San Marino ha acceso un faro concreto su una delle sfide sociali più delicate del nostro tempo: il recupero dei giovani tra 16 e 29 anni che — per svariati motivi — si trovano fuori dai percorsi di studio e lavoro. Un fenomeno che rischia di lasciare intere generazioni ai margini delle opportunità, con un impatto profondo sulla coesione sociale e sul futuro dell’economia locale. 
Oggi quella sfida entra nella fase operativa. La Segreteria di Stato per il Lavoro, insieme alla Commissione per il Lavoro, ha sottoscritto una convenzione con la Cooperativa Sociale In Volo per dare attuazione al bando lanciato lo scorso anno. 

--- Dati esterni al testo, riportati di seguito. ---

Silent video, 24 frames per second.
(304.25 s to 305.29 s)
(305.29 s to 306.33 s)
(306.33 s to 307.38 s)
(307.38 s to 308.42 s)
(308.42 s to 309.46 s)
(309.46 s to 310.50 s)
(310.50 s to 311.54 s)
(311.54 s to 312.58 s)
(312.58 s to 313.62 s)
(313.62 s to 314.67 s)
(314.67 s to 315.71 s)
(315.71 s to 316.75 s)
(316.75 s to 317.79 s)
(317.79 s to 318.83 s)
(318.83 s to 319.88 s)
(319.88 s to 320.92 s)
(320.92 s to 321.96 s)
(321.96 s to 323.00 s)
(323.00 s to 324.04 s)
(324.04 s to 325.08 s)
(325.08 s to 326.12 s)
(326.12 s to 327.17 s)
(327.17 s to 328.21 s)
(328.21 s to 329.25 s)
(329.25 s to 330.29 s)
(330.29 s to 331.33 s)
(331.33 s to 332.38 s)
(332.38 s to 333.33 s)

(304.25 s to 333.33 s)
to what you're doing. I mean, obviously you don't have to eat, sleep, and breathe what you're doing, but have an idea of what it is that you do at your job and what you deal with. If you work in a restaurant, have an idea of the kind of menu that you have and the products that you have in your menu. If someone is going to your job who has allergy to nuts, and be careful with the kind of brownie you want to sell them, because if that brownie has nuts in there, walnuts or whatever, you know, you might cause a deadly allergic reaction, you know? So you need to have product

A pochi giorni dalla firma, scatta così l’avvio delle attività: un lavoro di monitoraggio capillare, coinvolgimento diretto dei giovani e l’offerta di percorsi personalizzati non assistenziali. L’obiettivo è riportare questi ragazzi e ragazze dentro il tessuto educativo e professionale della Repubblica con soluzioni su misura — non soluzioni “di pancia”, ma strategie di rinascita e accompagnamento. 
«Siamo convinti che il rilancio economico del Paese passi inevitabilmente attraverso il recupero del capitale umano più prezioso», ha affermato il Segretario di Stato per il Lavoro, Alessandro Bevitori, sottolineando come questa intesa rappresenti un laboratorio permanente di innovazione sociale. 

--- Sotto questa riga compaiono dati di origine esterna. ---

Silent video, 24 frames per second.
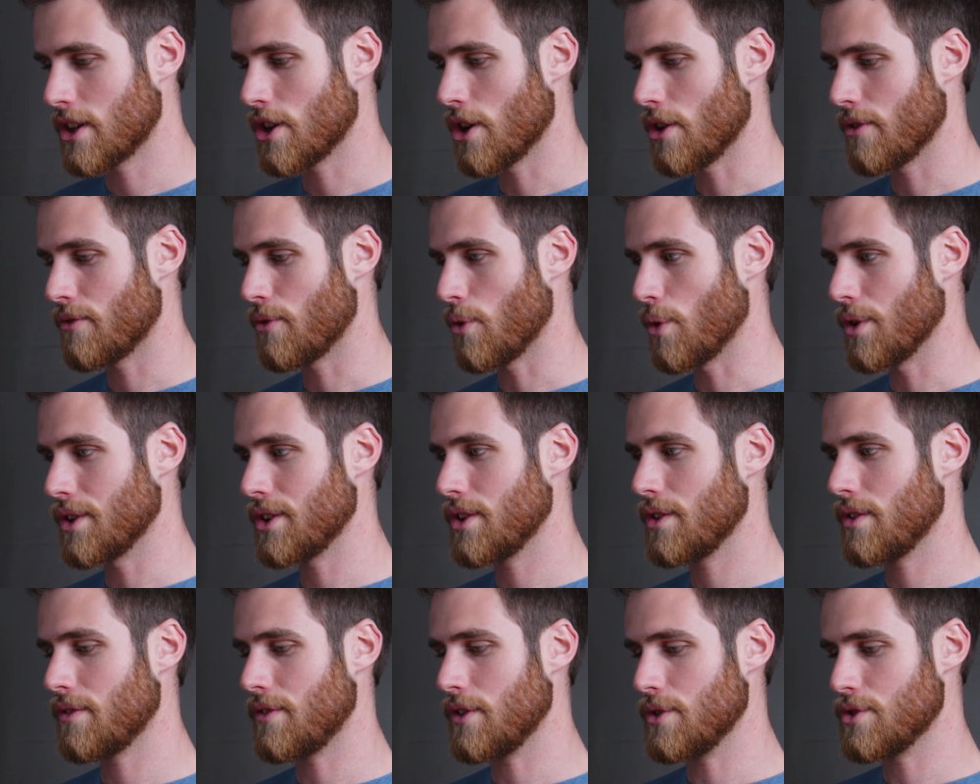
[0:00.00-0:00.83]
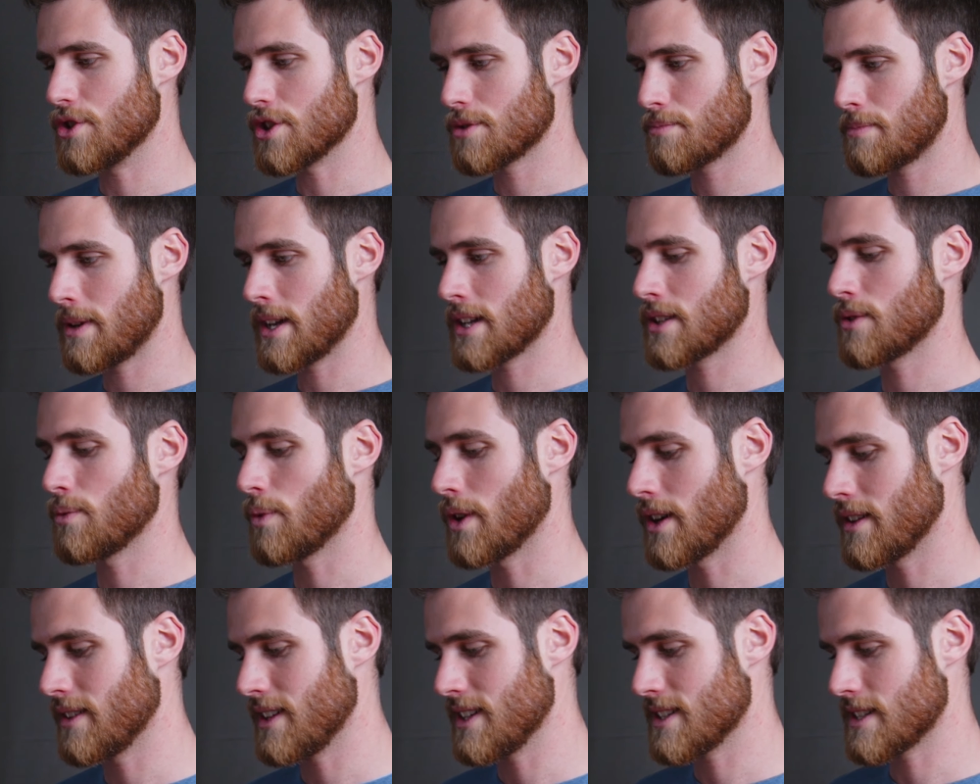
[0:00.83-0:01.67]
curve for you if you just picked
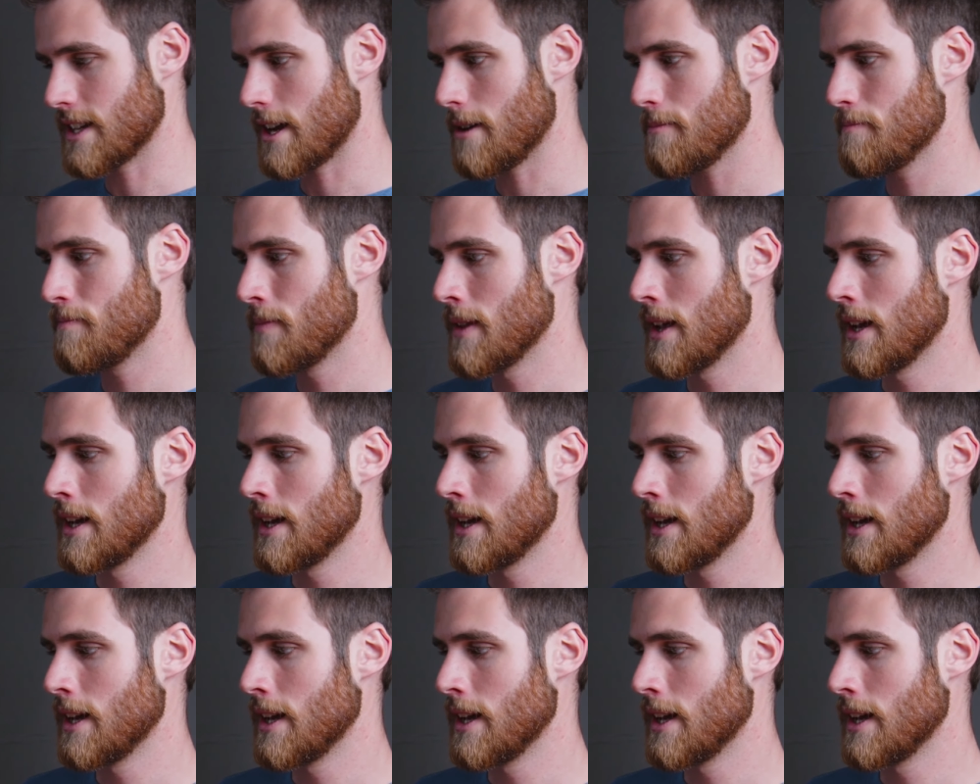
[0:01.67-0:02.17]
one of these up.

Questo progetto non è solo una promessa: è azione concreta. Dopo anni di discussione e di attenzione istituzionale al fenomeno dei giovani NEET — un tema già monitorato e affrontato da diverse iniziative pubbliche e associative — ora si passa dalle parole ai fatti. 

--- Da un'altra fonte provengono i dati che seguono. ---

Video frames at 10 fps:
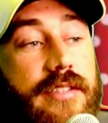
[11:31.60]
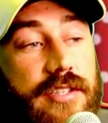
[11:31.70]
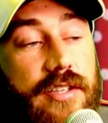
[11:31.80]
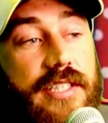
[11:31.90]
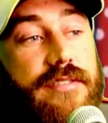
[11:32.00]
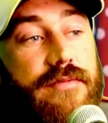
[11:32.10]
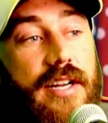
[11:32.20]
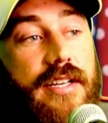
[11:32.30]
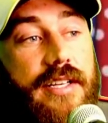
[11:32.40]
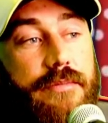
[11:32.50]
So this
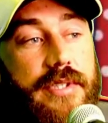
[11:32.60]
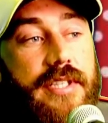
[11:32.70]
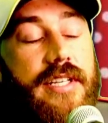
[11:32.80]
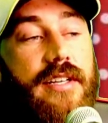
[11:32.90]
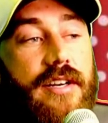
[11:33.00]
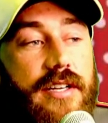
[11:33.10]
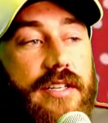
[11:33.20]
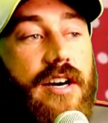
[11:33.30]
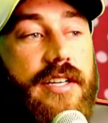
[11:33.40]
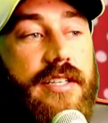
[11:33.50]
run in particular,
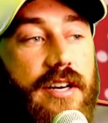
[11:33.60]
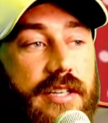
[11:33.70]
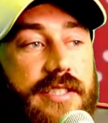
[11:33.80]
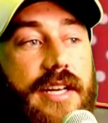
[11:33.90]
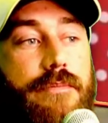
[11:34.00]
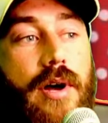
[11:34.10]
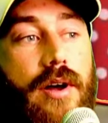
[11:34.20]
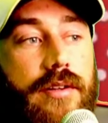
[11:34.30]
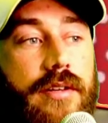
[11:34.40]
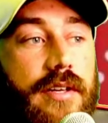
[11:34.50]
I take
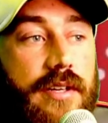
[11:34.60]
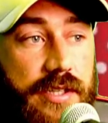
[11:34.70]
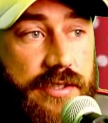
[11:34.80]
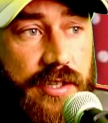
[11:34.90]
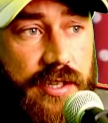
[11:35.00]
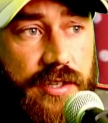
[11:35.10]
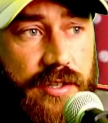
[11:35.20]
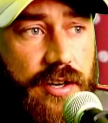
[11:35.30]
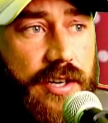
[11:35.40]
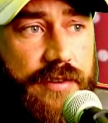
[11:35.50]
pole. It's like a
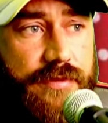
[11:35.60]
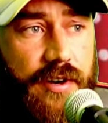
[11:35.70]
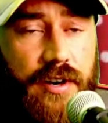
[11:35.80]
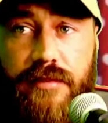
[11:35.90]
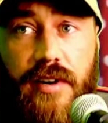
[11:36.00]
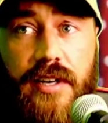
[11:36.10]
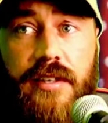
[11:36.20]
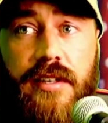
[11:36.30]
95 run.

E perché questo sia davvero un punto di svolta, la chiave sarà nella personalizzazione degli interventi: percorsi formativi che rispondano ai desideri, ai talenti e alle aspirazioni dei singoli giovani, supportati da tutor, orientatori e professionisti dedicati. È un modello che guarda alla prossimità, non alla standardizzazione, capace di ridare fiducia e prospettiva a chi, fino a ieri, si sentiva invisibile. 
In un mercato del lavoro che cambia velocemente — con nuove competenze richieste dal digitale e dal green economy — questo progetto potrebbe diventare un modello replicabile per altre realtà piccole e grandi, per non lasciare nessuno indietro. Perché l’inclusione non è solo giusta: è strategica.